##### Dataset records
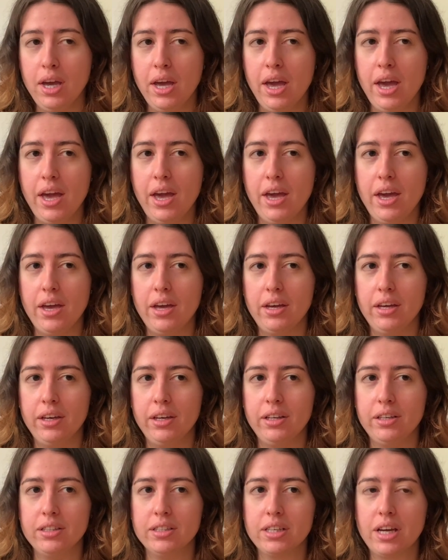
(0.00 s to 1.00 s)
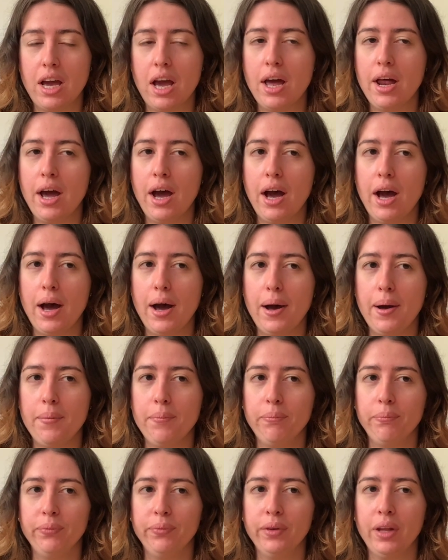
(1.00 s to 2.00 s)
And
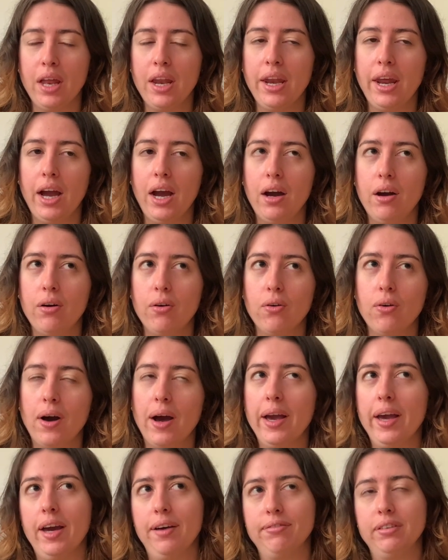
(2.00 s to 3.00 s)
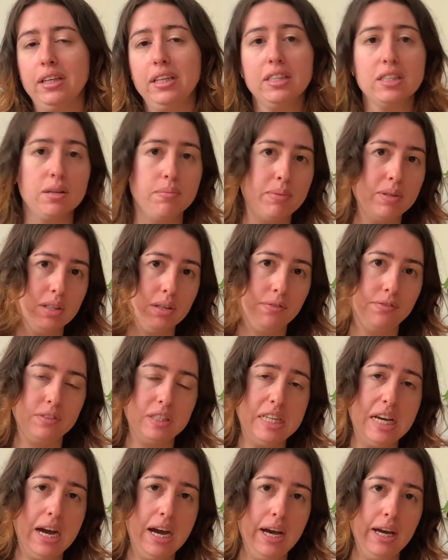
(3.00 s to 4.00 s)
now I have a little bit of
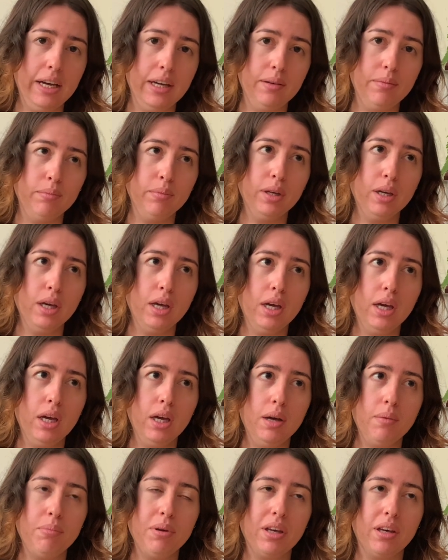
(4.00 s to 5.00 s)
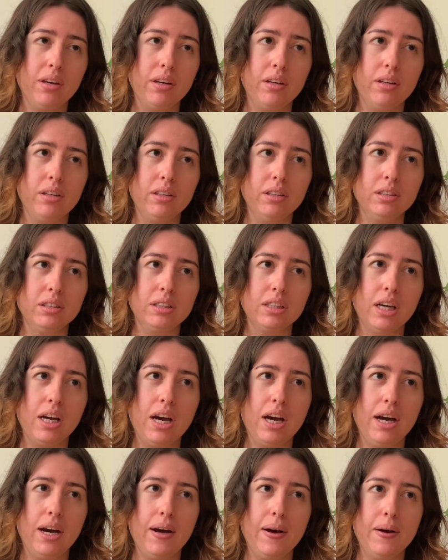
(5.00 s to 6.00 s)
time because,
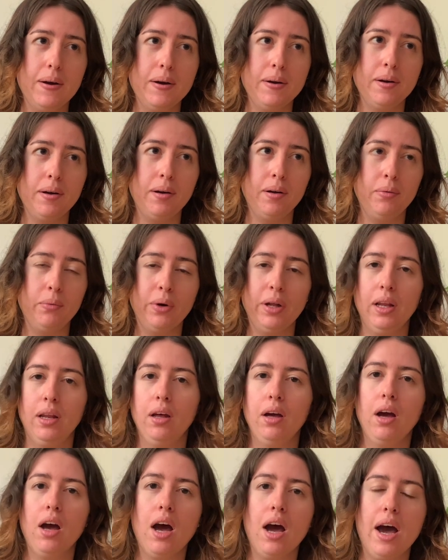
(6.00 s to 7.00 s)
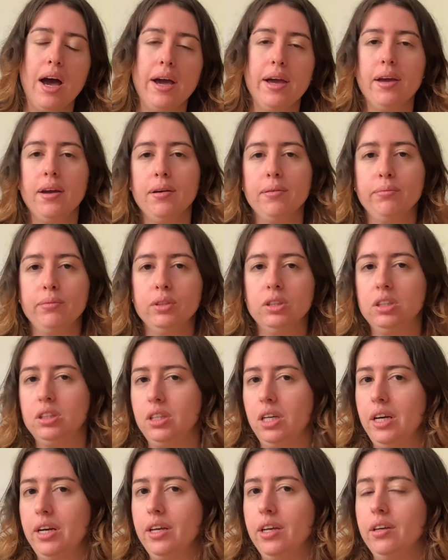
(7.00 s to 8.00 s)
well, I am
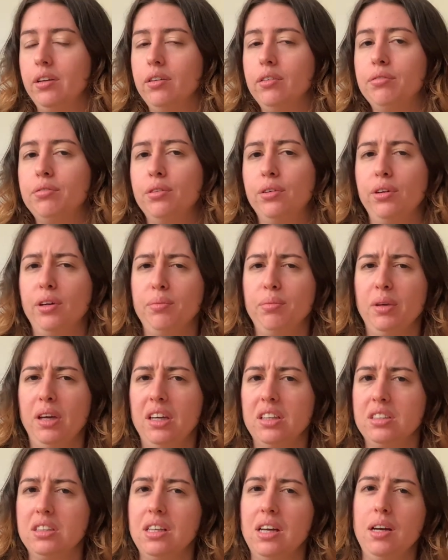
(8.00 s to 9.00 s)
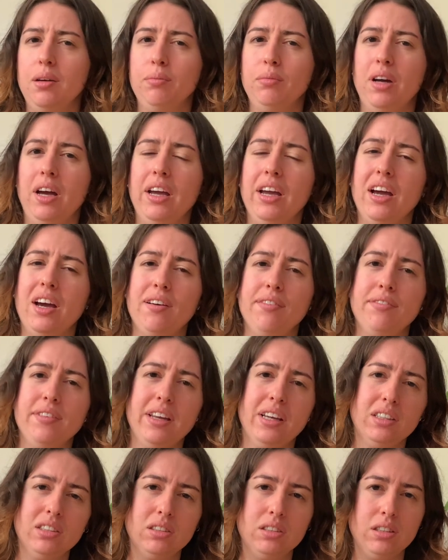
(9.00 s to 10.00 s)
studying for a big exam I have
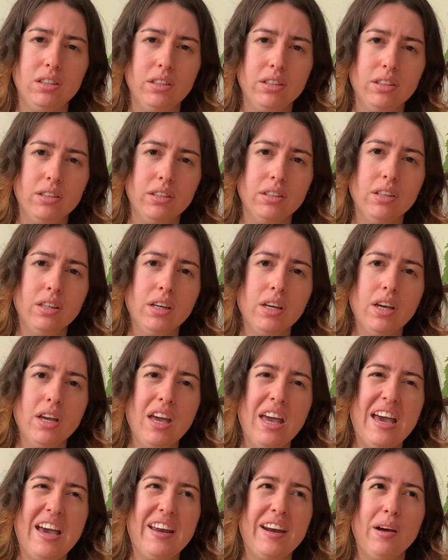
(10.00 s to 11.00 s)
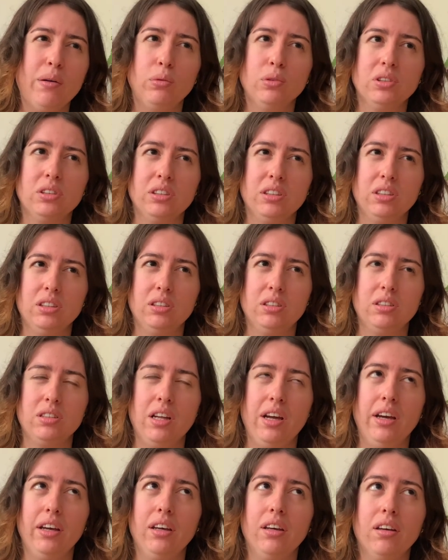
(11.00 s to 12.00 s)
next year, and I was just
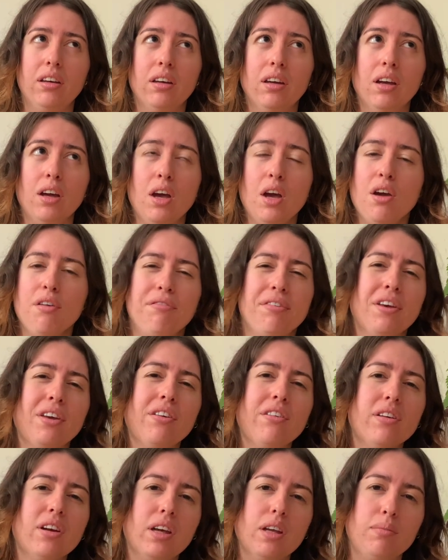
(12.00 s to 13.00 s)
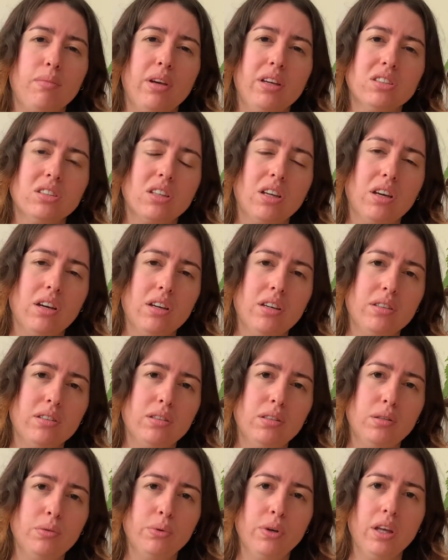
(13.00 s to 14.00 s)
like figuring out my
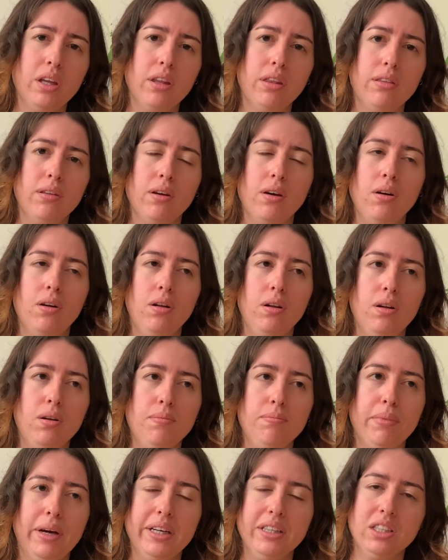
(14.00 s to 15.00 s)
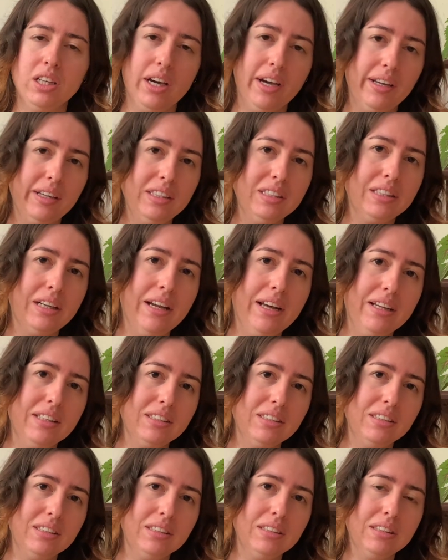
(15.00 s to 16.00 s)
schedule with all my Chinese
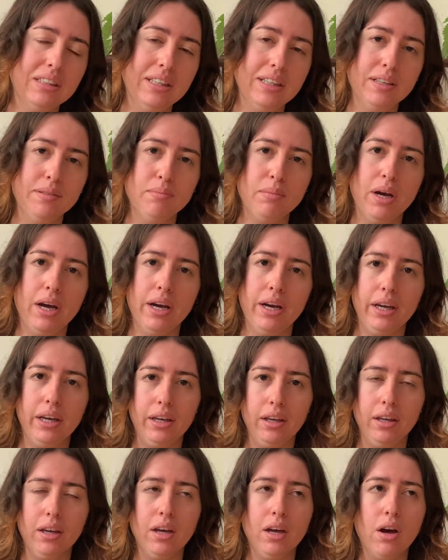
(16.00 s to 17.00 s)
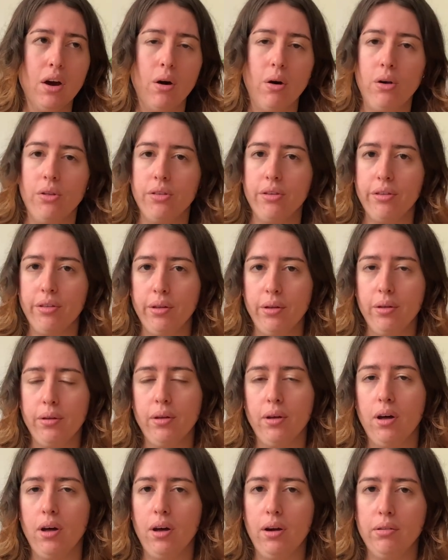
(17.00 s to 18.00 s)
classes and my other
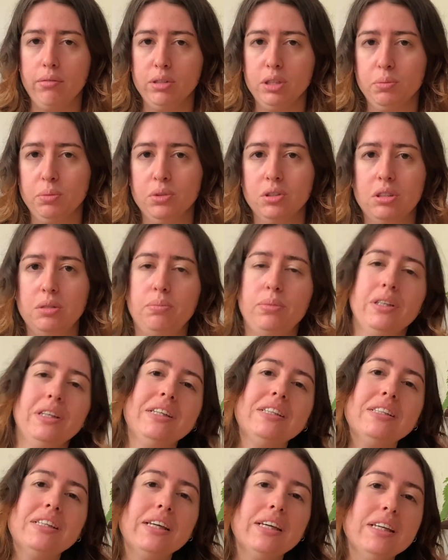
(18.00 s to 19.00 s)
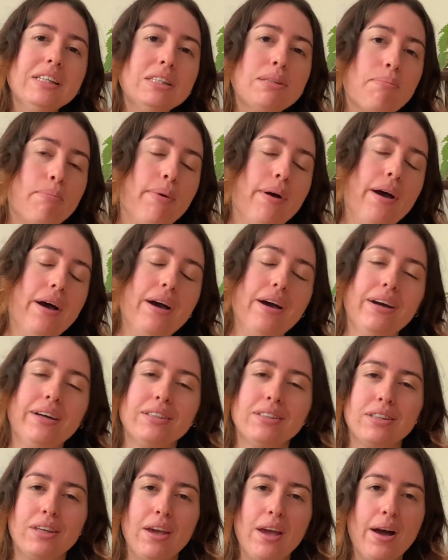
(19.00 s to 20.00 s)
responsibilities. But
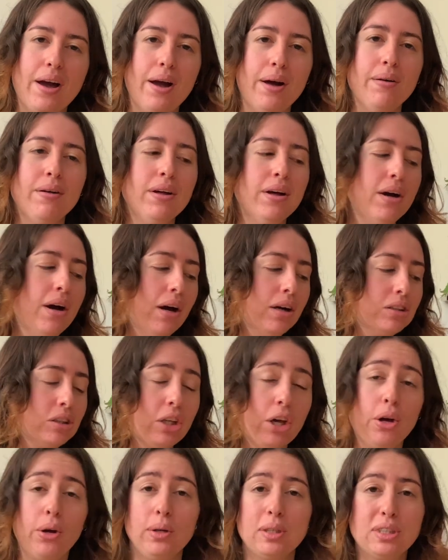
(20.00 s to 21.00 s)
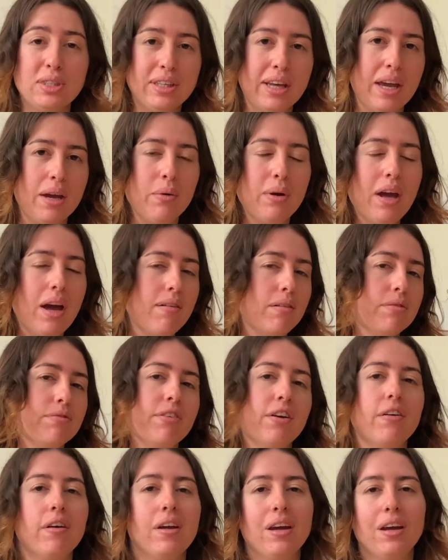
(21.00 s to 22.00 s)
yeah, so today we have a
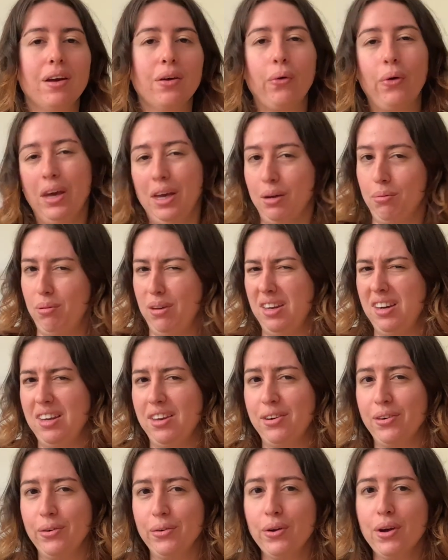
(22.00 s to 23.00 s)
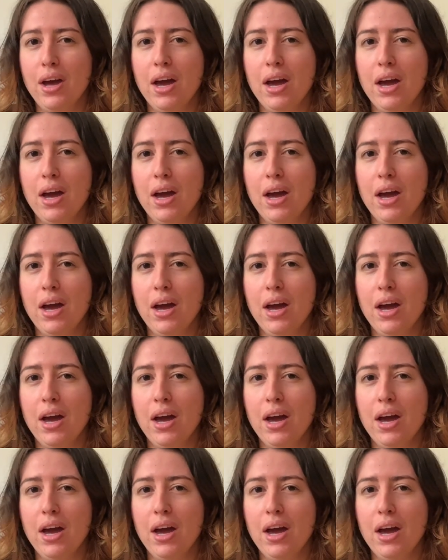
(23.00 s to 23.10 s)
very quick video.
##########
What the task requires
An exact reprint of the records above is required, with all pictures left out.

Finished task
(0.00 s to 1.00 s)
(1.00 s to 2.00 s)
And
(2.00 s to 3.00 s)
(3.00 s to 4.00 s)
now I have a little bit of
(4.00 s to 5.00 s)
(5.00 s to 6.00 s)
time because,
(6.00 s to 7.00 s)
(7.00 s to 8.00 s)
well, I am
(8.00 s to 9.00 s)
(9.00 s to 10.00 s)
studying for a big exam I have
(10.00 s to 11.00 s)
(11.00 s to 12.00 s)
next year, and I was just
(12.00 s to 13.00 s)
(13.00 s to 14.00 s)
like figuring out my
(14.00 s to 15.00 s)
(15.00 s to 16.00 s)
schedule with all my Chinese
(16.00 s to 17.00 s)
(17.00 s to 18.00 s)
classes and my other
(18.00 s to 19.00 s)
(19.00 s to 20.00 s)
responsibilities. But
(20.00 s to 21.00 s)
(21.00 s to 22.00 s)
yeah, so today we have a
(22.00 s to 23.00 s)
(23.00 s to 23.10 s)
very quick video.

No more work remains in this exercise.